17 August 2012

This time, Coen Brothers

After the Joe Chindamo concert, Robyn praised the variety of programming at the Capital Jazz Project. Just what I’d been thinking. This time it was Joe and band with strings playing music that was visual, appealing, filmic. The concert was taken from his CD, Another place some other time, which is a reworking of film themes of the Coen Brothers. Now this was good, because I inveigled on Megan to come and she likes film music. It was particularly lucky becuase this was not what I’d expected. Joe had played jazz trios in his workshop. I knew the lineup was bigger, even with strings, but the bluegrass and storytelling of the musical structures surprised me on the night, but pleasantly. This was charming and even engrossing and there was some impressive playing; just not what I’d expected or promised. It was perhaps better. Certainly Megan volunteered how much she’d enjoyed it. Success!

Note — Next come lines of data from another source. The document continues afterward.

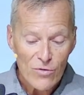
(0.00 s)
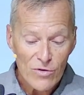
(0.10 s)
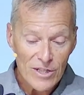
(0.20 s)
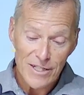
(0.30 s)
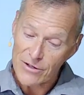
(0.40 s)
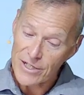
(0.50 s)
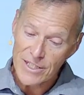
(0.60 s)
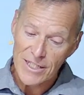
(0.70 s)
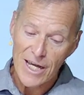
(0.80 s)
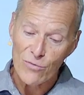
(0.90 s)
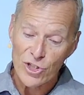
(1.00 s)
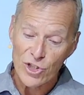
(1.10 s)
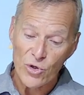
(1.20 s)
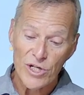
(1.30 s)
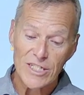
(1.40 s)
There it is again
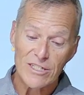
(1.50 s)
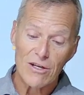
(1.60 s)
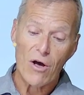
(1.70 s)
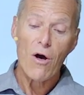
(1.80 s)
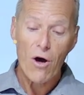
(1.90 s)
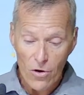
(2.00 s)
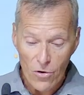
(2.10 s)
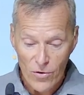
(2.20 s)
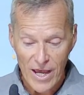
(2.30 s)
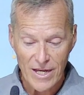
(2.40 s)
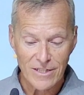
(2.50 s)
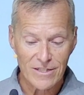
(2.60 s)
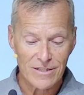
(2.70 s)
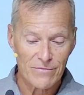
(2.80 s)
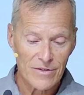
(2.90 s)
rejoice
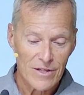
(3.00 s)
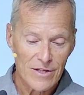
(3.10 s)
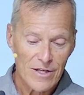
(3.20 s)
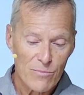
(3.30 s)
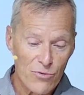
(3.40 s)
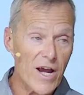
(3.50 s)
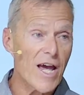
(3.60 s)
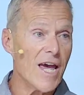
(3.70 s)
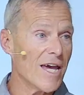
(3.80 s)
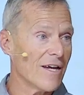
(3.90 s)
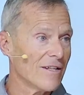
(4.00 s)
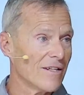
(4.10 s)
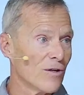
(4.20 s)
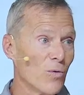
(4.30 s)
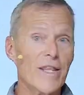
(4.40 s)
always, pray
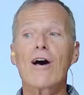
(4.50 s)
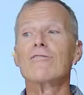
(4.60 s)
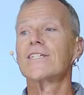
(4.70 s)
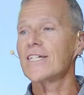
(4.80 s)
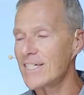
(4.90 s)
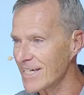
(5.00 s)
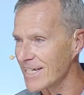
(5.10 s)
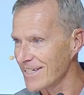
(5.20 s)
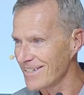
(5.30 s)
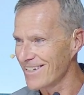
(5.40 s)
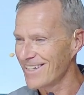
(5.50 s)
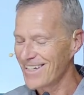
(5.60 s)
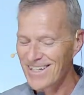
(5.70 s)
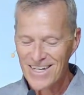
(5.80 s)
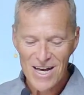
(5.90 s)
without ceasing.
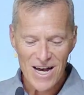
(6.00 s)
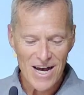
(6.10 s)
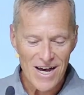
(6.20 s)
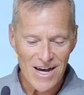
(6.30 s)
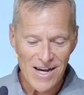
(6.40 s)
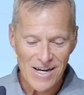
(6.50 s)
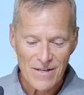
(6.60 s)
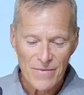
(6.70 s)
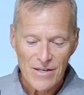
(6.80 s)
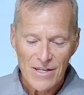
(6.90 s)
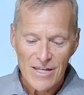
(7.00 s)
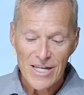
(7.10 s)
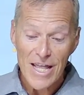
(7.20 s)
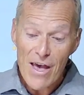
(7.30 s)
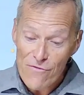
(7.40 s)
Uh,
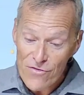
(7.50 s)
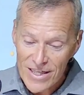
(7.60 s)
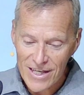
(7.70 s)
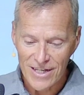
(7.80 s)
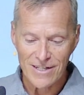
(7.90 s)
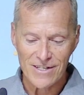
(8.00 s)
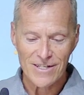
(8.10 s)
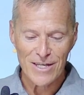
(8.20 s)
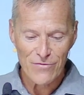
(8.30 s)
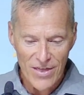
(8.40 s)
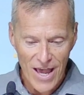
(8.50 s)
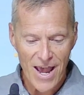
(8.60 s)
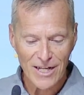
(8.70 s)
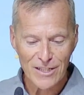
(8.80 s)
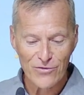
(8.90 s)
in everything, give
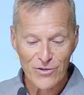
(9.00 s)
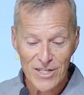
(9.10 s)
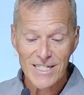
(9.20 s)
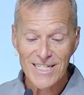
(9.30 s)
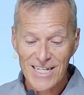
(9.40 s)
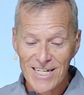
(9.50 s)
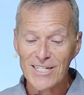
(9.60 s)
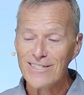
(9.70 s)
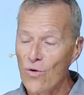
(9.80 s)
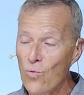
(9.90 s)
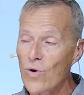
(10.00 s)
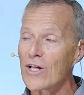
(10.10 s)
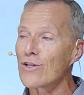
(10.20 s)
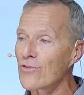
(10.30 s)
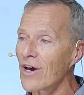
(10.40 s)
thanks, for this is the
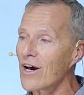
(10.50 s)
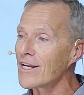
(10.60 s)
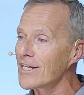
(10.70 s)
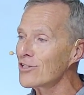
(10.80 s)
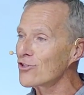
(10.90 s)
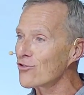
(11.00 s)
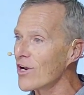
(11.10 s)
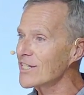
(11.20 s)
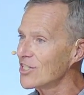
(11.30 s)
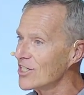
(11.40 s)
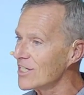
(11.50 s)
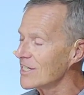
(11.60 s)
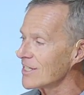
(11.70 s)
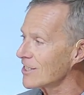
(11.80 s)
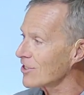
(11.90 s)
will of God in Christ
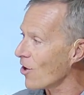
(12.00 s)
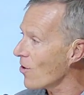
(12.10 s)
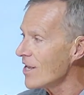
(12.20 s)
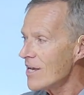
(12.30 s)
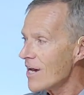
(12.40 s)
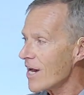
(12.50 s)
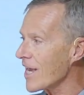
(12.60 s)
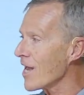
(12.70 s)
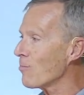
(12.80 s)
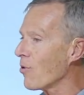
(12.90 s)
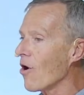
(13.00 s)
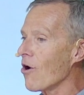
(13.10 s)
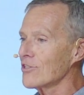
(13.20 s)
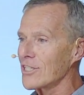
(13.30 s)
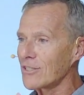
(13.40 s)
Jesus. So again,
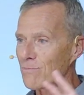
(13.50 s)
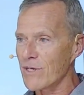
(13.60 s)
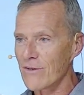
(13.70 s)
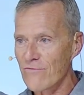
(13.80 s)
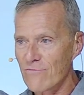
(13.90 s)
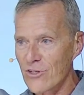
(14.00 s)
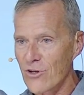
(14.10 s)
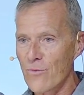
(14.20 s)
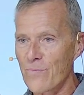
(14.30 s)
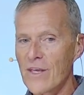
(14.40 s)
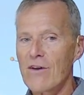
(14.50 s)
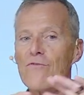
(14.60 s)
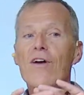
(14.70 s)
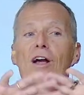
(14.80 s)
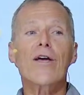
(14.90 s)
Paul's just being, you know,
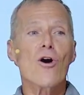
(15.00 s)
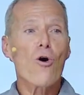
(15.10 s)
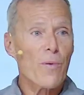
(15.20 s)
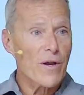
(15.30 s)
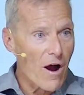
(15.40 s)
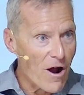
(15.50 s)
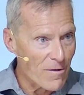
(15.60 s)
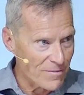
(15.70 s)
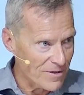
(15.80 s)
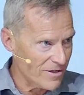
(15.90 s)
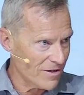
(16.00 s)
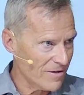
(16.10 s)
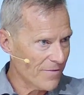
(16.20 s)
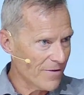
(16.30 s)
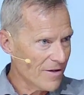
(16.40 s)
very open armed
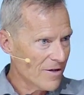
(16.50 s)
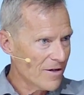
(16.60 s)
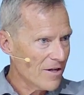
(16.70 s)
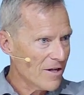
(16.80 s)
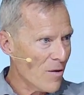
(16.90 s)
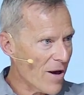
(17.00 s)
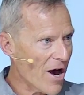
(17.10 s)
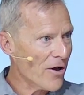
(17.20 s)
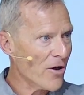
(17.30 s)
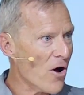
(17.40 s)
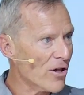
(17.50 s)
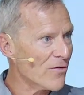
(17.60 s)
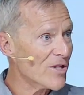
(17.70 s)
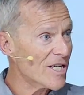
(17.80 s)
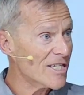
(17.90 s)
about all
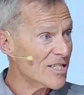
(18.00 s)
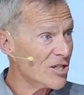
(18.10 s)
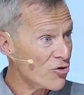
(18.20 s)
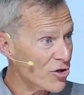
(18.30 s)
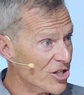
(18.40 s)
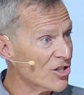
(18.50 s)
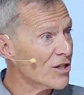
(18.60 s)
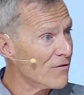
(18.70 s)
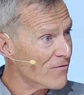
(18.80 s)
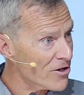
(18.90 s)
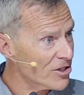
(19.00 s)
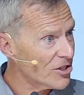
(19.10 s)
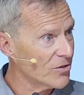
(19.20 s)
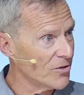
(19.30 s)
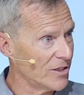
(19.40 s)
of these Christian
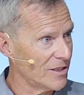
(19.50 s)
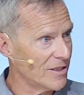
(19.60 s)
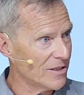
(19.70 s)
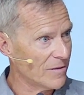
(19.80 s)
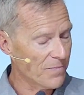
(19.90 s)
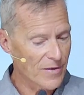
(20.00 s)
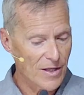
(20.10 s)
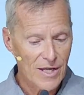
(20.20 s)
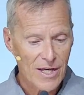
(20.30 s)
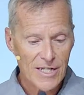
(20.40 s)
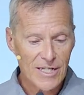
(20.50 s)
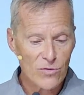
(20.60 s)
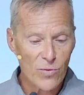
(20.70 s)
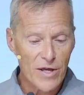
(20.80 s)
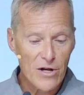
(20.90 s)
virtues. He
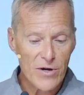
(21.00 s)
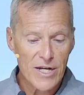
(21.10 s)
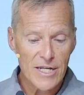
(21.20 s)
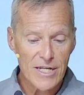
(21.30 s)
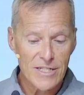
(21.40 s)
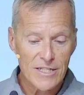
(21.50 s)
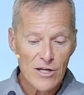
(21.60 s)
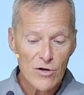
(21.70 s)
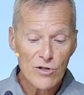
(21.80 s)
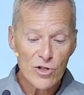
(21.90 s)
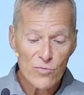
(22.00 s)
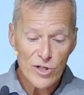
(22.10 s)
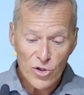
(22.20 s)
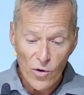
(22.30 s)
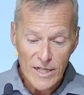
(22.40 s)
says, whether it is
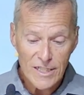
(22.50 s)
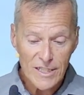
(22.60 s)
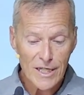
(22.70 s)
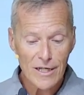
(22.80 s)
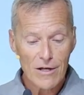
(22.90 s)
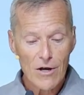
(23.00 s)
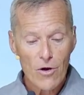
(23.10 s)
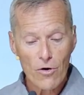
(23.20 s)
rejoicing or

The concert started with the themes from No country for old men and Man of constant sorrows. I live in a film vacuum: I’m told these are both from the Coen Brothers. Then a bluegrass from Henry Mancini (!) and Raising Arizona, another CB theme, and the Adagio from Spartacus by Khachaturian. This was also unexpected but it worked and it’s a memorable theme fitting in this company. Megan recognised this one. Then adding the sublime or the rediculous (you choose), Hotel California, another film theme and You are my sunshine. Then another film theme and an encore on solo piano. Unexpected? You bet. Sentiment, heart on shoulder, daring to breaking (jazz) conventions? Yes, all that. Like Paul Capsis, the glam cabaret singer who introduced the CJP with the support of the Alister Spence Trio, this was a challenge to our categories and our habituated ears. Good! But the jazz and chops were there, too. It’s good to see Philip Rex again with his busy, powerful playing and his rugged touch. And I enjoyed both violins, Zoe Black for her romantic melodies and Nigel McLean for his catholicity and chops covering bluegrass to the classics. Ronny and Alex provided layers of rhythms and Joe played with impressive breadth of improvisation and flamboyant flourishes, and even dropped into accordion, his first instrument, for a touching take on You are my sunshine. But, for all the arrangements and capable performance, I think my jazz ears most liked Joe’s solo piano encore that reprised Sunshine and some other melodies from the night. This was a confident and professional outing and I like that it was eminently attractive. It’s a change from music for afficionadoes and tiny audiences. Perhaps it was nonchalant and a bit distant but you have to love someone who will front a band with two violinists and play You are my sunshine at a jazz festival and carry it off with sentiment but without sentimentality.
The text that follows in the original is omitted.